Kevin Widholm
22. June 2018
8 min

Landmark Recognition Challenge - Development and Experiences

In this post, I want to share my experiences within the Landmark Recognition Challenge of Kaggle. Primarily this post gives you an overview of how to develop a Machine Learning model to recognize landmarks in images out of 15k classes. It is also for those who plan on participating in Kaggle Competitions like Landmark Recognition in the future. I will summarize my lessons learned at the end of this article. You can find the code in this repository.

The Landmark Recognition Challenge

So far, image classification challenges (for example ImageNet Large Scale Visual Recognition Challenge) were kept simple with a small number of classes and a lot of training examples per class. Landmark Recognition sets new standards in image classification with the largest worldwide dataset to date and challenges the participants to build a model that recognizes the correct landmark out of 15k possibilities in a test image dataset. In addition several classes only contain one or even a few training images. At first this sounds a bit more difficult than older challenges. But there are two further snags, which take the Landmark Recognition Challenge to the next level:

  • There are test images with no landmark.
  • There are test images with more than one landmark.
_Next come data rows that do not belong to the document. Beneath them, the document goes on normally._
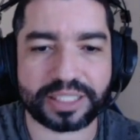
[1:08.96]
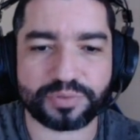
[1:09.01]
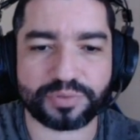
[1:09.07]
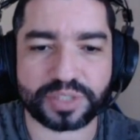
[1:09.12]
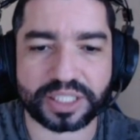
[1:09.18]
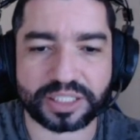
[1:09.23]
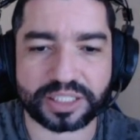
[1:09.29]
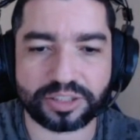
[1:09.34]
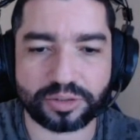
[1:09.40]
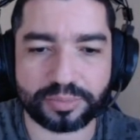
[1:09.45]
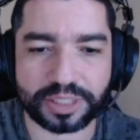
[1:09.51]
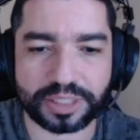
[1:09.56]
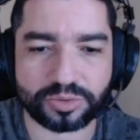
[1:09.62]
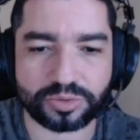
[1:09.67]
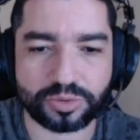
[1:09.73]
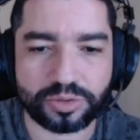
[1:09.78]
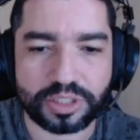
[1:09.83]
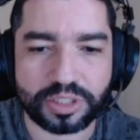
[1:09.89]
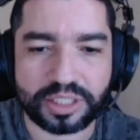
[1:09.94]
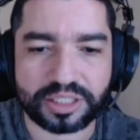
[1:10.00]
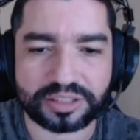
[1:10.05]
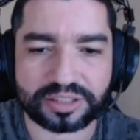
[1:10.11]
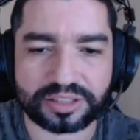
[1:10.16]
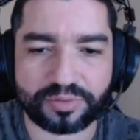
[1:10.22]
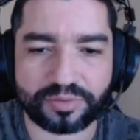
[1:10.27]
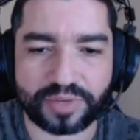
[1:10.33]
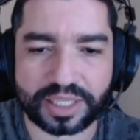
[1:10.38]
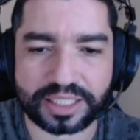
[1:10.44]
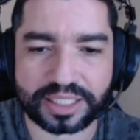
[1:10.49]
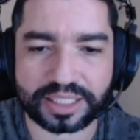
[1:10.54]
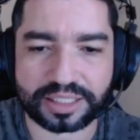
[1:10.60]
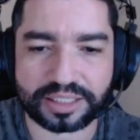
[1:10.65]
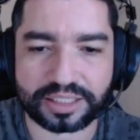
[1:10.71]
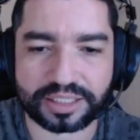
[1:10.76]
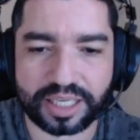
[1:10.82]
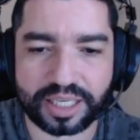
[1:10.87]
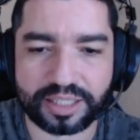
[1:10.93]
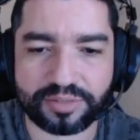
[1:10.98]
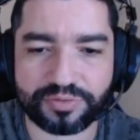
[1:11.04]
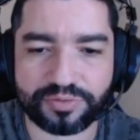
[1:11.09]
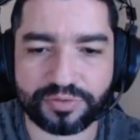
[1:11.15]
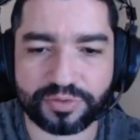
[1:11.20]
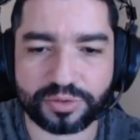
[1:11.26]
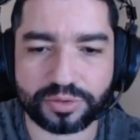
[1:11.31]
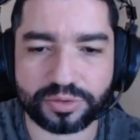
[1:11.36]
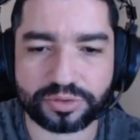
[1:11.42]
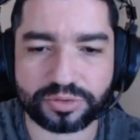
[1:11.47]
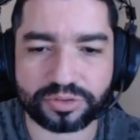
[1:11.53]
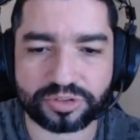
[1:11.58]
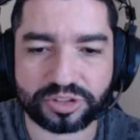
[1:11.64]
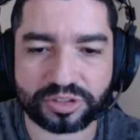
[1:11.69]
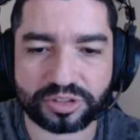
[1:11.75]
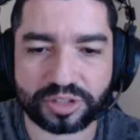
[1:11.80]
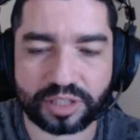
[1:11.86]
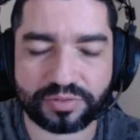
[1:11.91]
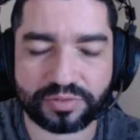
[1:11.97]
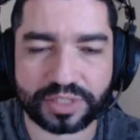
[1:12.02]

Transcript: fica aqui no menu, você vai aqui em fundos de Nova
Furthermore, it would be better not to predict a landmark for a given image, if the prediction score is too low. I wrote my classification results into a submission csv file. This file should contain a header and have the following format:

Based on this file the submissions are evaluated using the Global Average Precision (GAP), also called micro Average Precision (microAP). The final ranking (in Kagglers language: „Leaderboard“) is created on the basis of the GAP value. If you would like to know more about the GAP metric, click here.

Data Preprocessing

For this competition I downloaded the following two datasets:

  • train.csv: 1.225.029 csv rows with URLs to train images labeled with their associated landmark
  • test.csv: contains  contains 117.703 csv rows with URLs to test images

As previously said, the test images may have either no landmark, one landmark or more than one landmark. The training images each depict one landmark. Each image in the training set contains a unique id, the URL and the labeled landmark id.

Train dataset with id, URL and landmark_id

In the test dataset each image contains a unique id and the image URL.

Test dataset with id and URL

As you can see, I have to download the images first, before I can use them. In the first trial I downloaded the original images in full resolution (over 350 GB of data). So I decided to resize them. After that, I stored them in a resolution of 128 x 128 pixel, which reduced the size to 15 GB.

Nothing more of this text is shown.